Input for this task
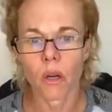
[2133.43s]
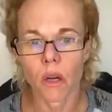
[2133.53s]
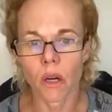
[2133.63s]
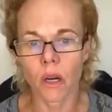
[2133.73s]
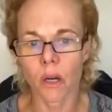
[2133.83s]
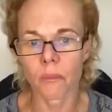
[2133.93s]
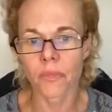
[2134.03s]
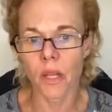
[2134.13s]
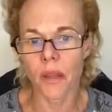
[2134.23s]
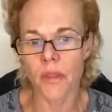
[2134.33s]

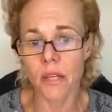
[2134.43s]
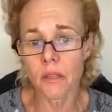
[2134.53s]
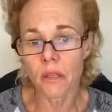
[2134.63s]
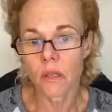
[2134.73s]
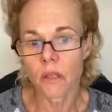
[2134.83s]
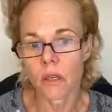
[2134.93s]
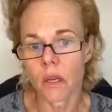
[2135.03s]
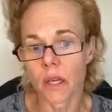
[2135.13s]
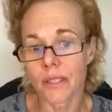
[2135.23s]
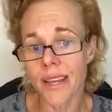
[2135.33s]
And then
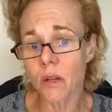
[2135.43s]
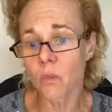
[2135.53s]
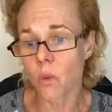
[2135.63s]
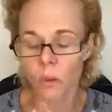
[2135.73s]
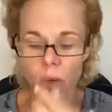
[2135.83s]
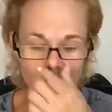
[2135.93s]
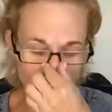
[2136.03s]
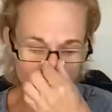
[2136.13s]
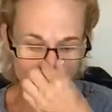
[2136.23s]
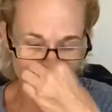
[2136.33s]
again, where
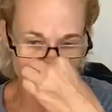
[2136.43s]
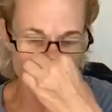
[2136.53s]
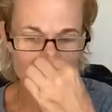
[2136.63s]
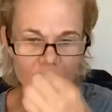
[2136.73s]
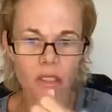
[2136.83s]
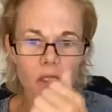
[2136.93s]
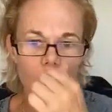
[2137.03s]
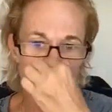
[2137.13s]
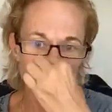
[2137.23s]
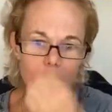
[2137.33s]
we,
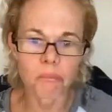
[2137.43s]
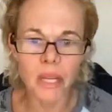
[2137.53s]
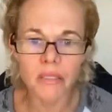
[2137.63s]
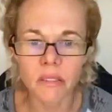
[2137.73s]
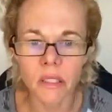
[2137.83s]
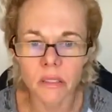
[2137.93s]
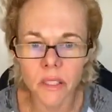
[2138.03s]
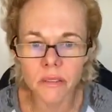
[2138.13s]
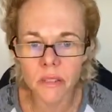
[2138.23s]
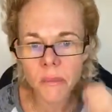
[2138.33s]
Bessie,
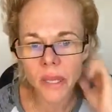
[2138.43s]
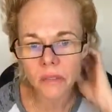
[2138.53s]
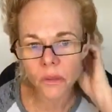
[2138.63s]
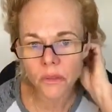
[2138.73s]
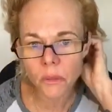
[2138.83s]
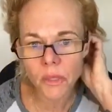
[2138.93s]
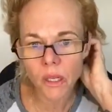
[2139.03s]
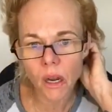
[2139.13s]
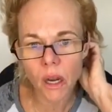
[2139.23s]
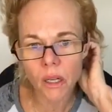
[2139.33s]
Lisa, may I tell you
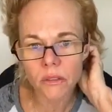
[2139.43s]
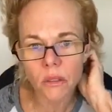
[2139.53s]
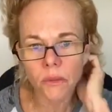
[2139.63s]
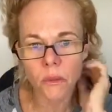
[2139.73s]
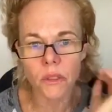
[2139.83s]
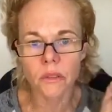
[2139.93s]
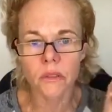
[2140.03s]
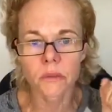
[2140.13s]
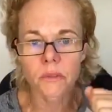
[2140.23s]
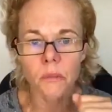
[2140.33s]
something? I suffer
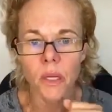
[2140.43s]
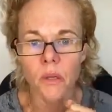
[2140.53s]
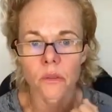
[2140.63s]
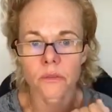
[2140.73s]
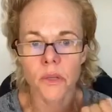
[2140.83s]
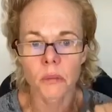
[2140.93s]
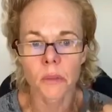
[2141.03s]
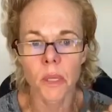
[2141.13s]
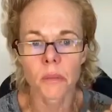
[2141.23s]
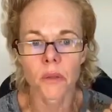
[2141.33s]
racism from my own
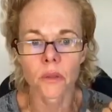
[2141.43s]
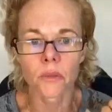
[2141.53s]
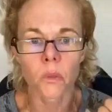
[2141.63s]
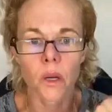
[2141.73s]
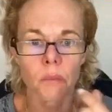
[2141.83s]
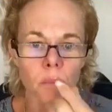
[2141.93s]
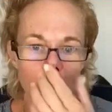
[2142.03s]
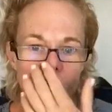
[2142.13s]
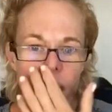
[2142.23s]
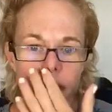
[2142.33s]
family. My mother is white,
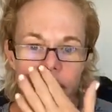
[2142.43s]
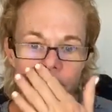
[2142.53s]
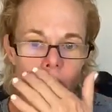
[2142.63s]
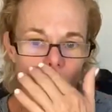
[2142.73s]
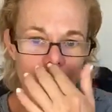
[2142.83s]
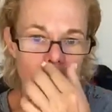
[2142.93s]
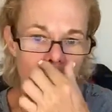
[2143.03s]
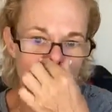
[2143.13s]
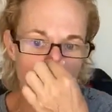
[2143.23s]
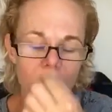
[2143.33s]
but my dad was
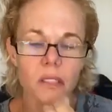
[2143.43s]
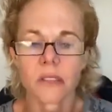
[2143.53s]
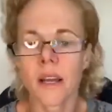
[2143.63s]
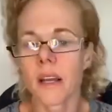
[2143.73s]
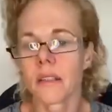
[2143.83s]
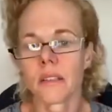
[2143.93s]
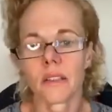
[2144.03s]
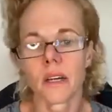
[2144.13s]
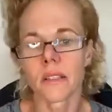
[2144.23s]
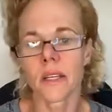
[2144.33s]
black. Yeah,
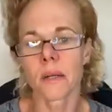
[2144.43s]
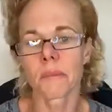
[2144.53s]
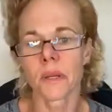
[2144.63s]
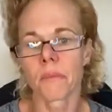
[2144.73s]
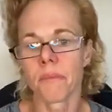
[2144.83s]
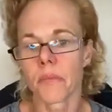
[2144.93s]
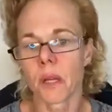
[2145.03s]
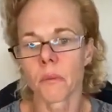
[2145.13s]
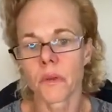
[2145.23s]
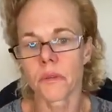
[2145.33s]
I get it, babe.
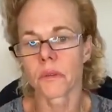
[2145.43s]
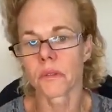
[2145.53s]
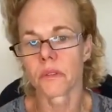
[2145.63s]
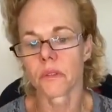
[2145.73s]
I'm with you.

Problem description
Reproduce each entry above word for word. Pictures are not part of the copy.

Exercise result
[2133.43s]
[2133.53s]
[2133.63s]
[2133.73s]
[2133.83s]
[2133.93s]
[2134.03s]
[2134.13s]
[2134.23s]
[2134.33s]

[2134.43s]
[2134.53s]
[2134.63s]
[2134.73s]
[2134.83s]
[2134.93s]
[2135.03s]
[2135.13s]
[2135.23s]
[2135.33s]
And then
[2135.43s]
[2135.53s]
[2135.63s]
[2135.73s]
[2135.83s]
[2135.93s]
[2136.03s]
[2136.13s]
[2136.23s]
[2136.33s]
again, where
[2136.43s]
[2136.53s]
[2136.63s]
[2136.73s]
[2136.83s]
[2136.93s]
[2137.03s]
[2137.13s]
[2137.23s]
[2137.33s]
we,
[2137.43s]
[2137.53s]
[2137.63s]
[2137.73s]
[2137.83s]
[2137.93s]
[2138.03s]
[2138.13s]
[2138.23s]
[2138.33s]
Bessie,
[2138.43s]
[2138.53s]
[2138.63s]
[2138.73s]
[2138.83s]
[2138.93s]
[2139.03s]
[2139.13s]
[2139.23s]
[2139.33s]
Lisa, may I tell you
[2139.43s]
[2139.53s]
[2139.63s]
[2139.73s]
[2139.83s]
[2139.93s]
[2140.03s]
[2140.13s]
[2140.23s]
[2140.33s]
something? I suffer
[2140.43s]
[2140.53s]
[2140.63s]
[2140.73s]
[2140.83s]
[2140.93s]
[2141.03s]
[2141.13s]
[2141.23s]
[2141.33s]
racism from my own
[2141.43s]
[2141.53s]
[2141.63s]
[2141.73s]
[2141.83s]
[2141.93s]
[2142.03s]
[2142.13s]
[2142.23s]
[2142.33s]
family. My mother is white,
[2142.43s]
[2142.53s]
[2142.63s]
[2142.73s]
[2142.83s]
[2142.93s]
[2143.03s]
[2143.13s]
[2143.23s]
[2143.33s]
but my dad was
[2143.43s]
[2143.53s]
[2143.63s]
[2143.73s]
[2143.83s]
[2143.93s]
[2144.03s]
[2144.13s]
[2144.23s]
[2144.33s]
black. Yeah,
[2144.43s]
[2144.53s]
[2144.63s]
[2144.73s]
[2144.83s]
[2144.93s]
[2145.03s]
[2145.13s]
[2145.23s]
[2145.33s]
I get it, babe.
[2145.43s]
[2145.53s]
[2145.63s]
[2145.73s]
I'm with you.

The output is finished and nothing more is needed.